This week’s Frank Rich column may not be about education policy, but it might as well be.
Writing about the president’s handling of the BP oil spill, Rich believes Obama’s “most conspicuous flaw is his unshakeable confidence in the collective management brilliance of the best and the brightest he selected for his White House team — “his abiding faith in the judgment of experts,” as Joshua Green of The Atlantic has put it.
This is the primary issue I have with the leading voices of education reform today. I’ve heard Joel Klein suggest “we know how to do this” — referring to comprehensive education reform — when the truth is all we know how to do is move the needle on student test scores, not transform an apartheid education system that relies on one method of instruction for the poor, and another for the privileged.
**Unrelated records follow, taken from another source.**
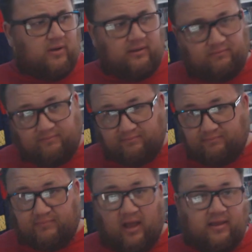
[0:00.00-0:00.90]
I
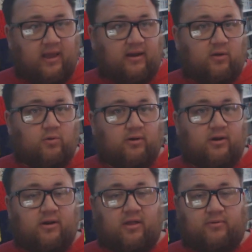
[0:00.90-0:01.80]
ordered
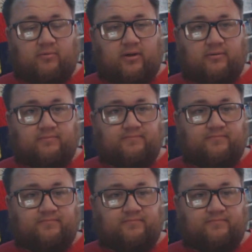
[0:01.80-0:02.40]
another one,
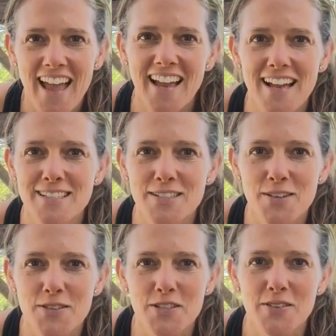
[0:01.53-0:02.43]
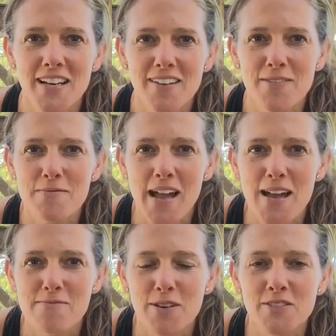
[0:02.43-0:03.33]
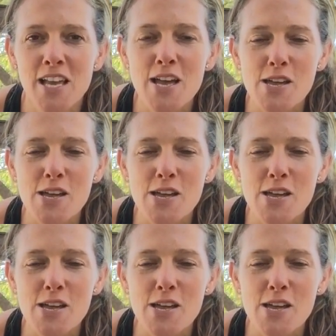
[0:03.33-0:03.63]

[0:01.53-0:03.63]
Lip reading: Hey guys, it's Coach Carina from Kaia Moves.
I’ve heard Michelle Rhee assert that “collaboration and consensus building are quite frankly overrated in my mind.” And I’ve grown weary of the myraid other voices who confidently participate in a groupthinkian rush to the illusory Altar of Certainty, long before we have in place the necessary metrics for a much more finely calibrated understanding of whether our schools are giving children what they really need — a balanced comprehensive education that teaches them to use their minds well over the long haul.
It seems fitting, then, that Rich’s piece would appear in a day the Times’ Sports page offered its paean to the Wizard of Westwood, John Wooden, our country’s greatest-ever coach, an exceedingly humble man who always considered himself a teacher first — and a molder of men first, and basketball players second.
Coach Wooden was known for many memorable maxims, many of which — like “Be quick, but don’t hurry” — could helpfully guide our current reform efforts if heeded. But it’s another Woodenism I thought of as I finished Rich’s piece about Obama’s Best and Brightest: “Talent is God given. Be humble. Fame is man-given. Be grateful. Conceit is self-given. Be careful.”